Rejecting the position of the Sixth Circuit, the proposed regulations would clarify that any investment income earned during the tax year would be subject to UBTI to the extent the VEBA's year-end assets exceed the exempt function income limitation regardless of how the income is used. The proposed regulations would apply to tax years ending on or after the date the final regulations are published.

Eleventh Circuit Holds LTD Plan Administrator Responsible for Gathering Evidence Not Submitted by Claimant

In Melech v. Life Insurance Co. of North America, the Eleventh Circuit Court of Appeals held that plan administrators have an obligation to consider a claimant's Social Security Administration (SSA) disability file where the long term disability (LTD) plan or policy requires a claimant to file for SSA disability benefits, the plan or policy allows the administrator to offset benefits by the SSA award amount and the plan administrator can insert itself in the SSA process in instances the administrator approves LTD benefits. Disregarding the SSA disability file, even where the file is not provided to the plan, would be procedurally unfair to the claimant.

Ms. Melech filed a claim for LTD with her employer, Hertz. Life Insurance Company of North America (LIMA) issued and administered the LTD policy. The LIMA policy required LTD claimants to file for SSA disability and would offset any LTD benefit by the amount of the SSA award or the amount the claimant would have received from SSA. Ms. Melech's claim for SSA disability was not complete when LIMA denied her claim for LTD benefits. The SSA subsequently approved Ms. Melech's claim for disability and Ms. Melech informed LIMA of the approval. However, Ms. Melech never provided LIMA with the SSA disability file and LIMA never specifically requested the file (though LIMA informed Ms. Melech on each of her appeals that she could provide any additional medical information she had in her possession).

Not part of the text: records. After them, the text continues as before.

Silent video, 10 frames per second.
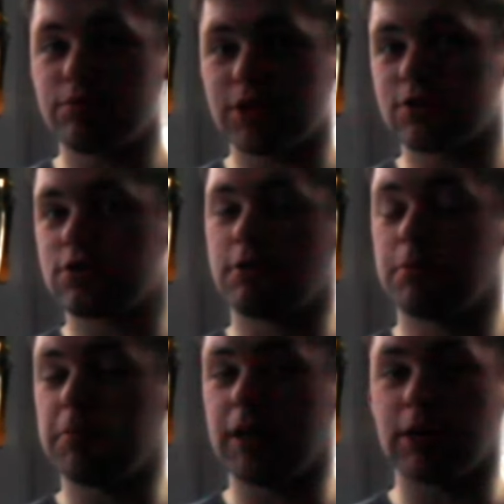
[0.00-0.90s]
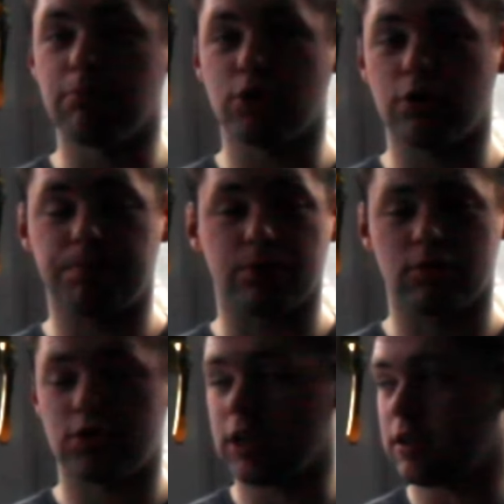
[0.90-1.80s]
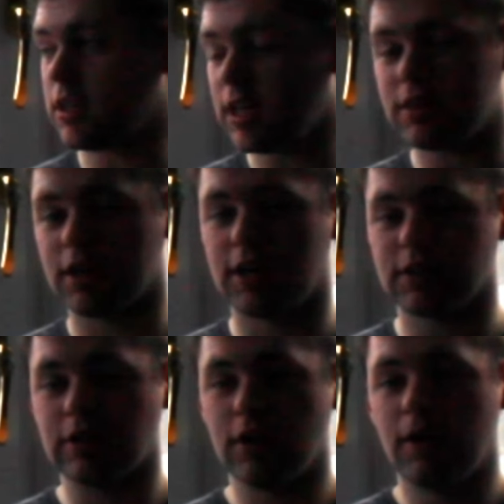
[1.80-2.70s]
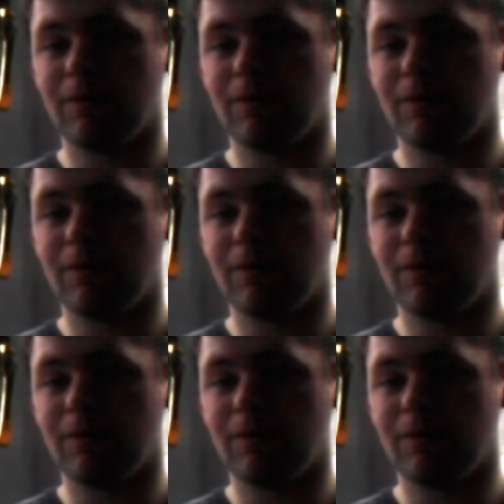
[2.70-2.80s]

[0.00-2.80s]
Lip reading: was actually gonna be making more project like that.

After LIMA denied Ms. Melech's claim on appeal, Ms. Melech sued LIMA and alleged that LIMA violated the LTD policy and ERISA. The district court granted summary judgment to LIMA, agreeing that LIMA's denial was correct based on the administrative record in LIMA's possession at the time of the decision. The Eleventh Circuit, however, reversed the district court. The Eleventh Circuit held LIMA had an obligation to consider the SSA disability file, even though it was not part of the administrative record at the time of the claim or appeal. Though the court noted that ERISA does not require a plan administrator to "ferret out evidence" not in its possession and that the burden of providing proof lays with the claimant, LIMA could not ignore the outcome of the SSA determination. Because the court found LIMA acted upon an incomplete administrative record, the Eleventh Circuit remanded the case to the district court with instructions to remand the claim to LIMA for further review.